• [WORK REQUEST]:
Copy task, pictures excluded: set down exactly the lines from the one containing "(5.00 s to 6.00 s)" to the end of the data below.

*** DATA IN THIS EXERCISE ***

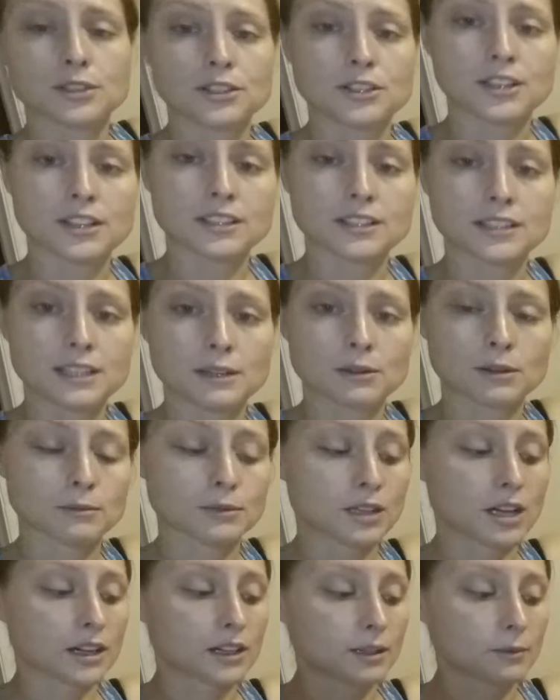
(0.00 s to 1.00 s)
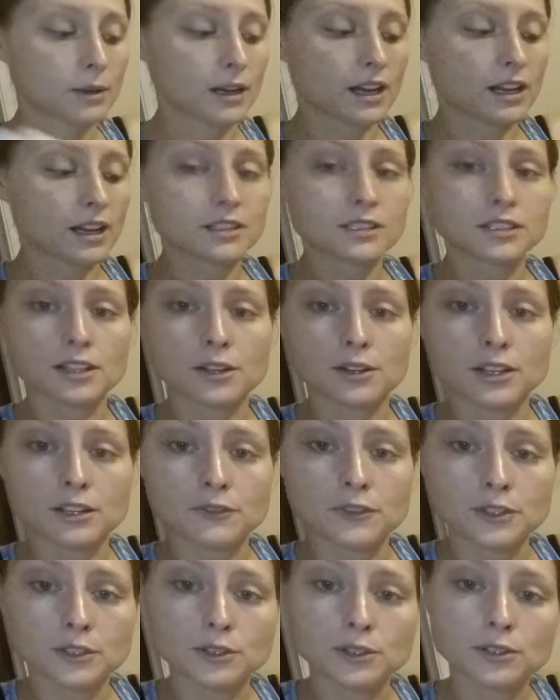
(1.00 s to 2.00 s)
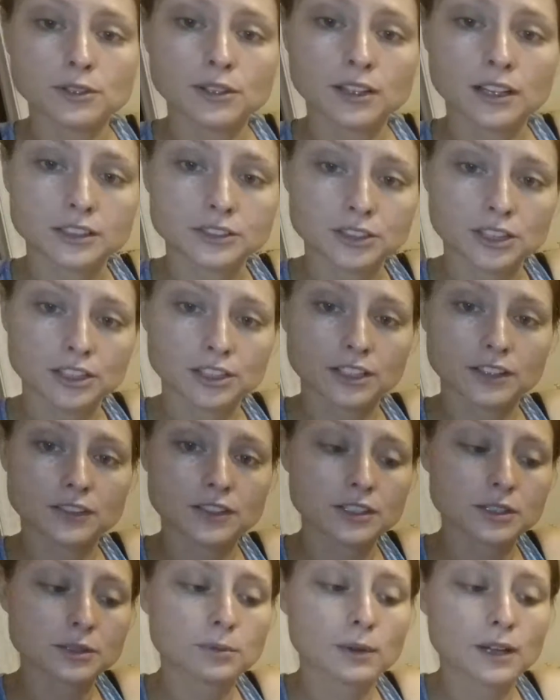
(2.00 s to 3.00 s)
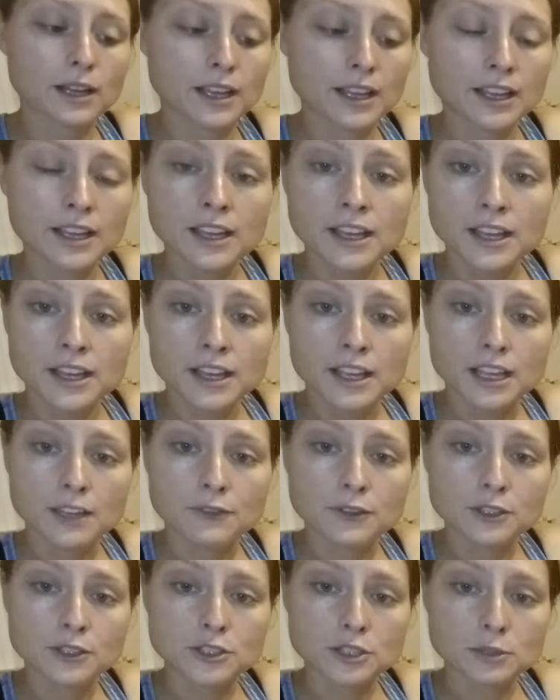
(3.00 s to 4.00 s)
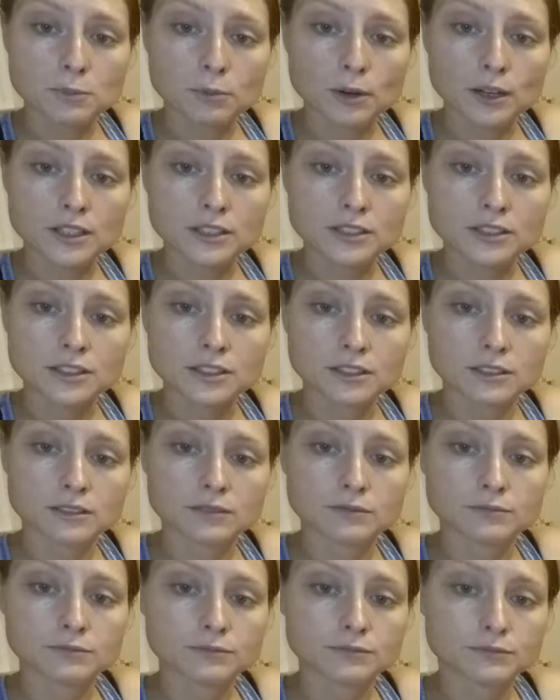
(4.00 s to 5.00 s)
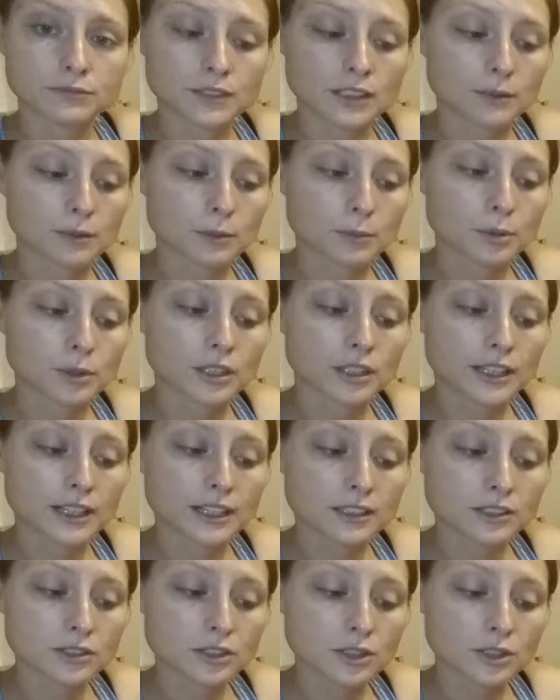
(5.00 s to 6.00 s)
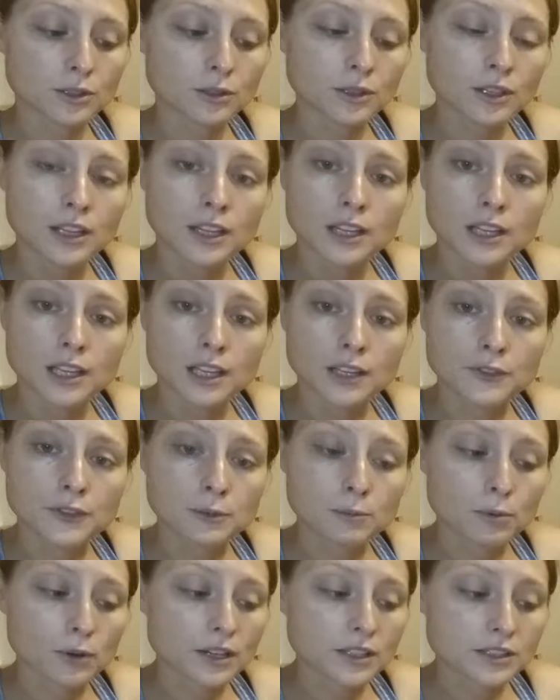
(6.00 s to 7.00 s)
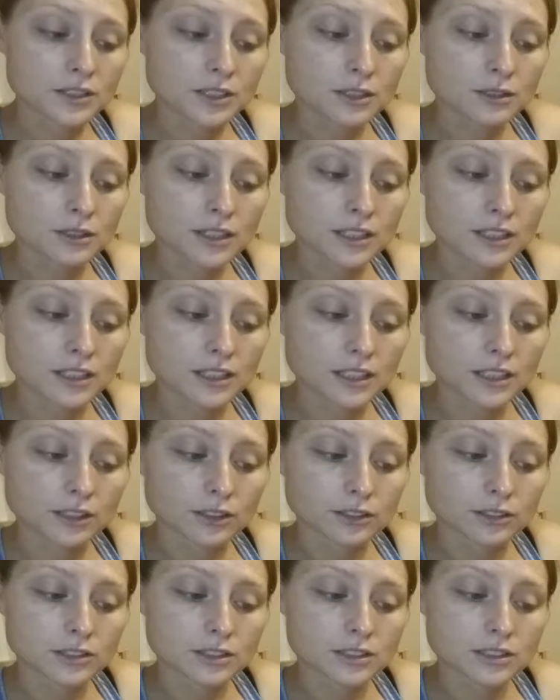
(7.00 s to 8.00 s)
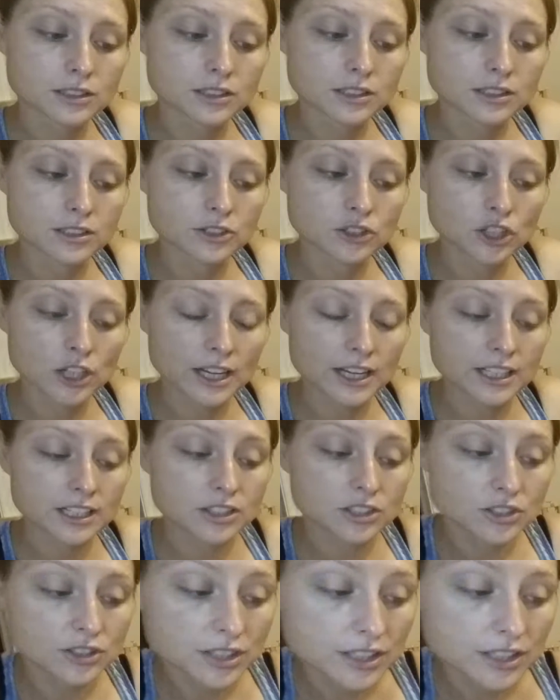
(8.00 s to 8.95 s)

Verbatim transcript: so you can see what I'm talking about. So if you, I'll turn it this way. If you just press, I'm going to put it down too. If you press unit, it'll change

*** End of DATA IN THIS EXERCISE ***

• [TASK SOLUTION]:
(5.00 s to 6.00 s)
(6.00 s to 7.00 s)
(7.00 s to 8.00 s)
(8.00 s to 8.95 s)

Verbatim transcript: so you can see what I'm talking about. So if you, I'll turn it this way. If you just press, I'm going to put it down too. If you press unit, it'll change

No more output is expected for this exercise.